Content starts

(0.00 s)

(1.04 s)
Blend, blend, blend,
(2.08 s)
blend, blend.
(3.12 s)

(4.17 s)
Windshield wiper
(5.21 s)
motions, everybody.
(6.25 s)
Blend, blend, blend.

Content ends
Content starts

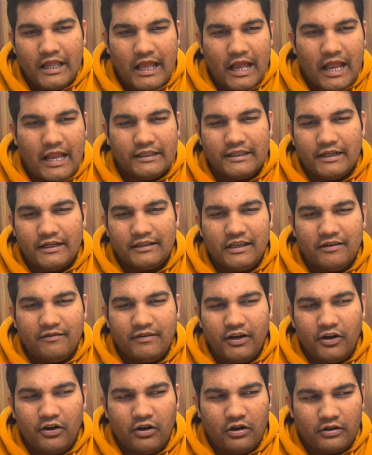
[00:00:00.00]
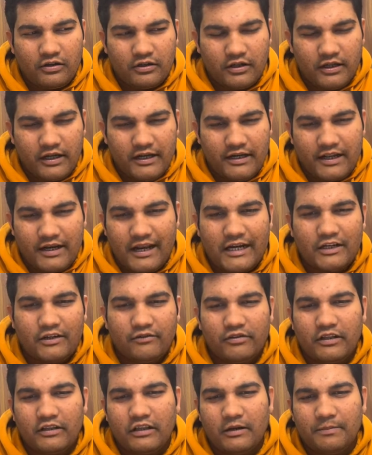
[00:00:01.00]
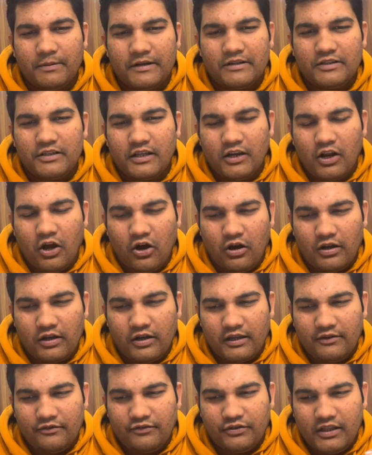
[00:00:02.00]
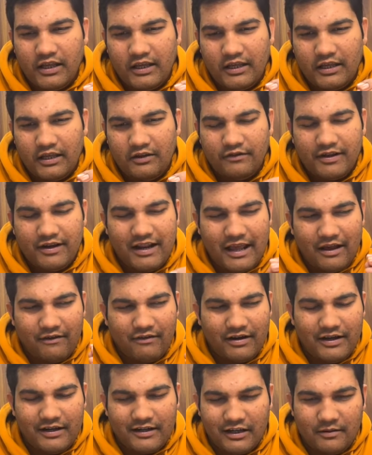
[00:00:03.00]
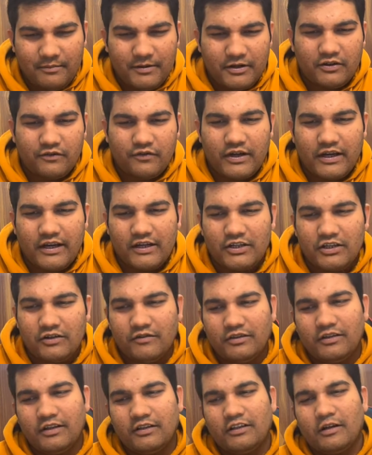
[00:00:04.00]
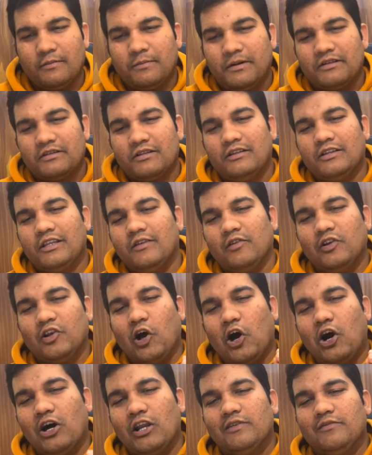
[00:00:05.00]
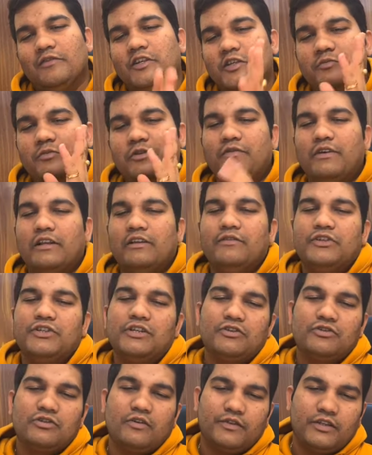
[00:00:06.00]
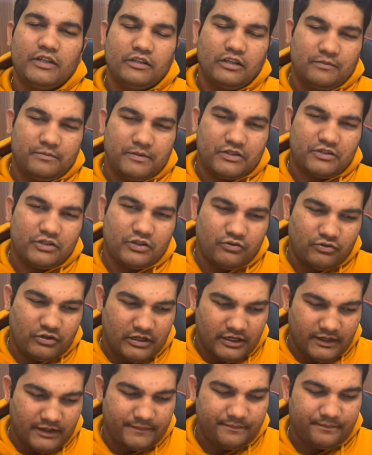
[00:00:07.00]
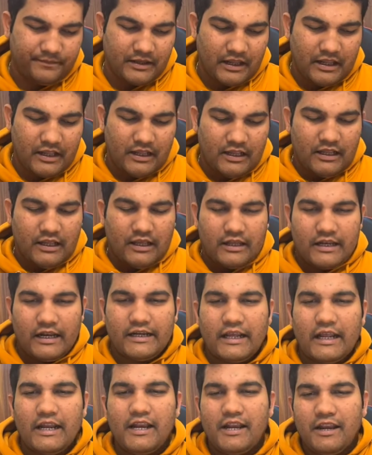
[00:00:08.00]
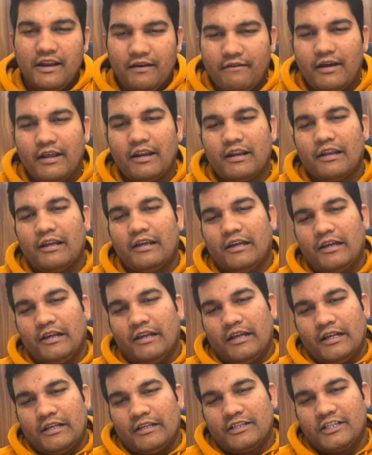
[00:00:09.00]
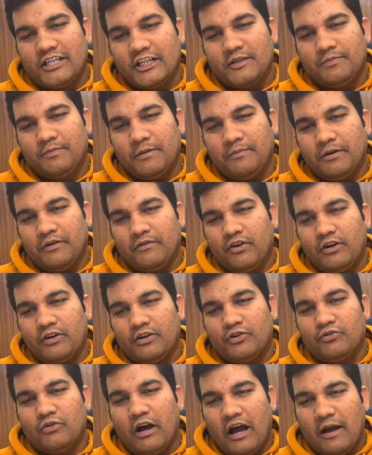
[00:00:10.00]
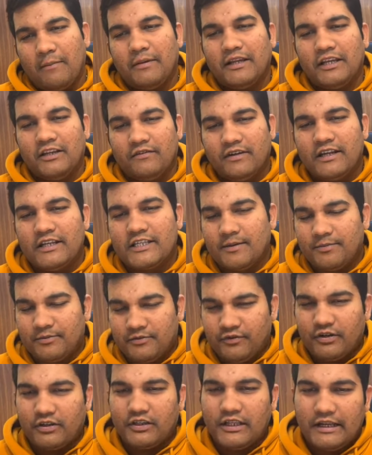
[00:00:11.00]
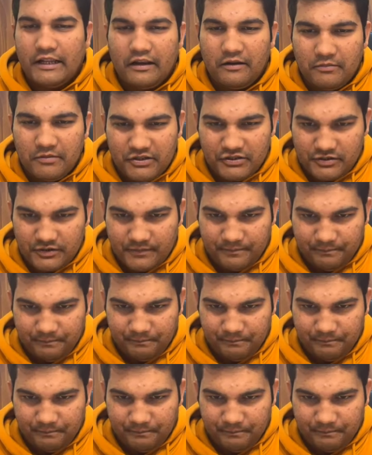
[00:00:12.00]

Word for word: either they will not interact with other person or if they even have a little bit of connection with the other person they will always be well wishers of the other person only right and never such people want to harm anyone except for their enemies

Content ends
Content starts

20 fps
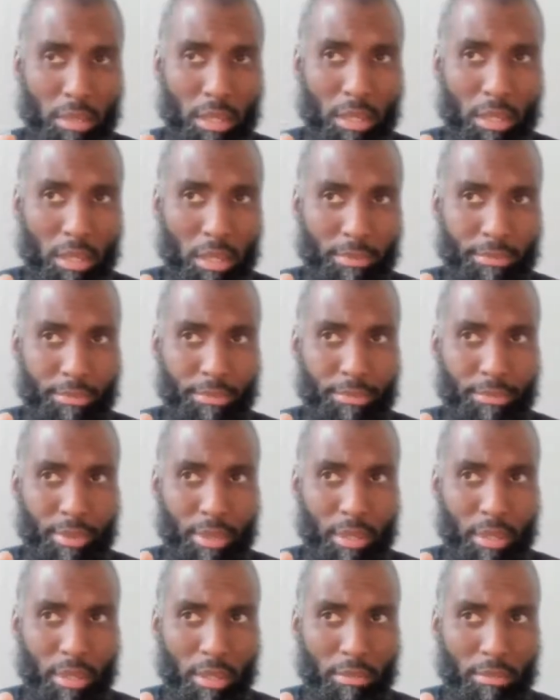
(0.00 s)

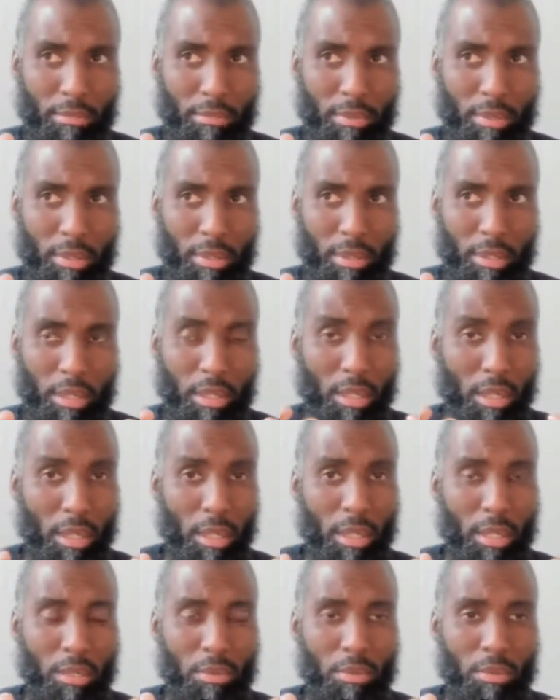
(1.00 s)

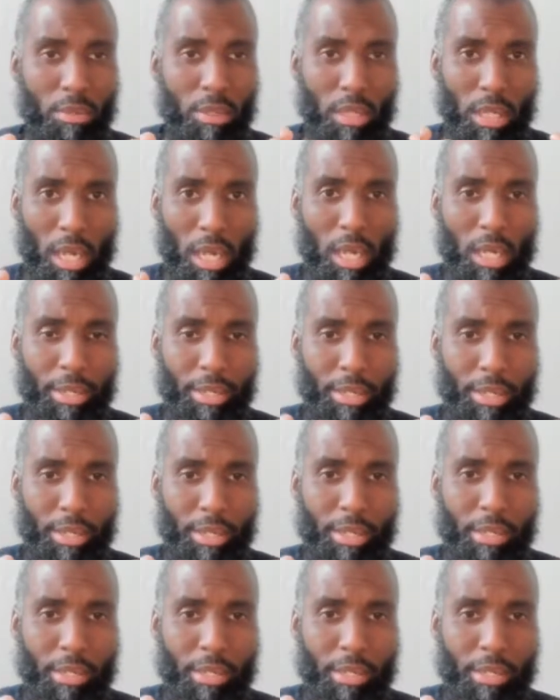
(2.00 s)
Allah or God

Content ends

Though the entries above contain pictures, none should be copied; reproduce only the lines between the one holding "[00:00:02.00]" and the one holding "[00:00:12.00]", inclusive, exactly as written.

== Task solution ==
[00:00:02.00]
[00:00:03.00]
[00:00:04.00]
[00:00:05.00]
[00:00:06.00]
[00:00:07.00]
[00:00:08.00]
[00:00:09.00]
[00:00:10.00]
[00:00:11.00]
[00:00:12.00]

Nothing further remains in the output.